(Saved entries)
· · · ·

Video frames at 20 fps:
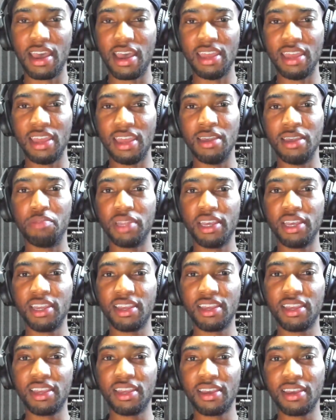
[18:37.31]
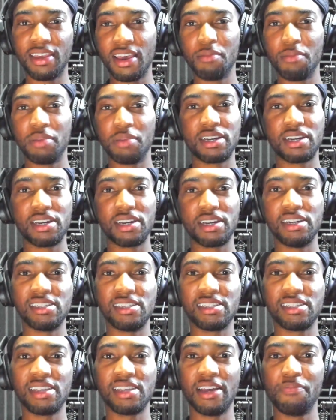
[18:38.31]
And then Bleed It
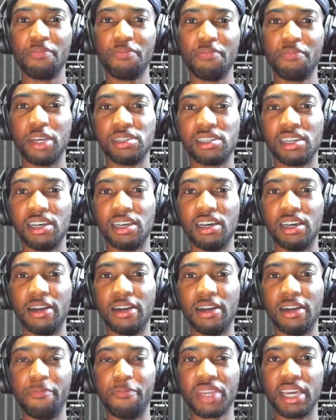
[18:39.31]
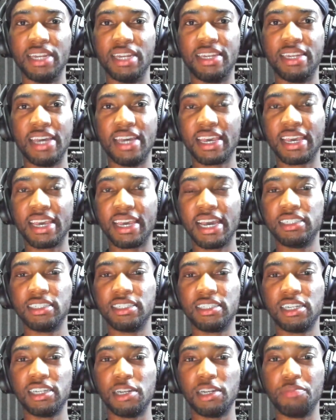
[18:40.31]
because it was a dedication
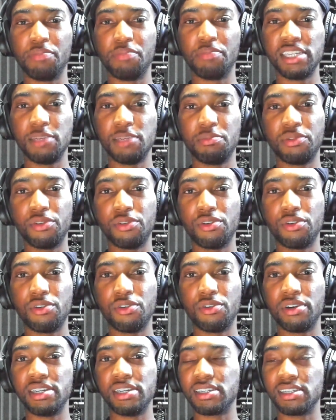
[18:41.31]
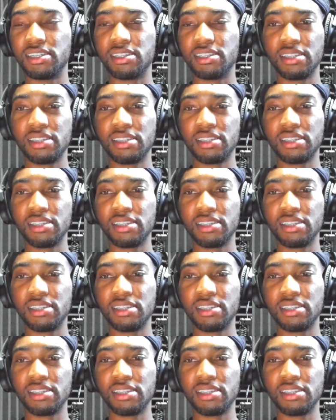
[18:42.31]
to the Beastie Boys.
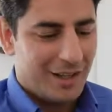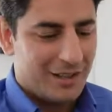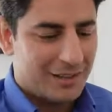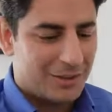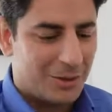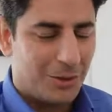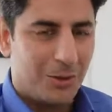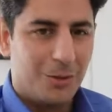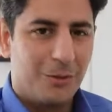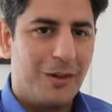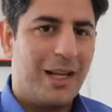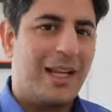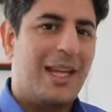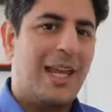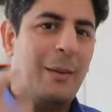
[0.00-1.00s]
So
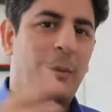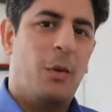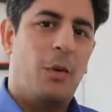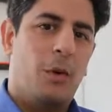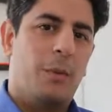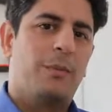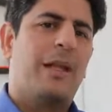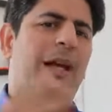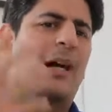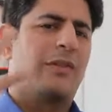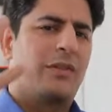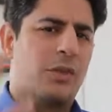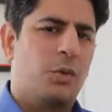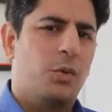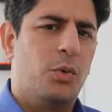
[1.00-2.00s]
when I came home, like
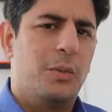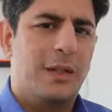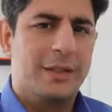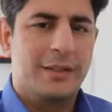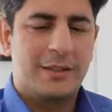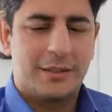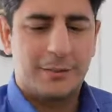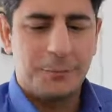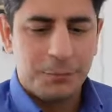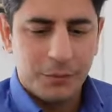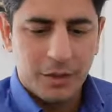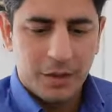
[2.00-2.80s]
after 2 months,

· · · ·

Task details:
Leave the pictures aside and give every entry above again word for word.

Answer box:
Video frames at 20 fps:
[18:37.31]
[18:38.31]
And then Bleed It
[18:39.31]
[18:40.31]
because it was a dedication
[18:41.31]
[18:42.31]
to the Beastie Boys.
[0.00-1.00s]
So
[1.00-2.00s]
when I came home, like
[2.00-2.80s]
after 2 months,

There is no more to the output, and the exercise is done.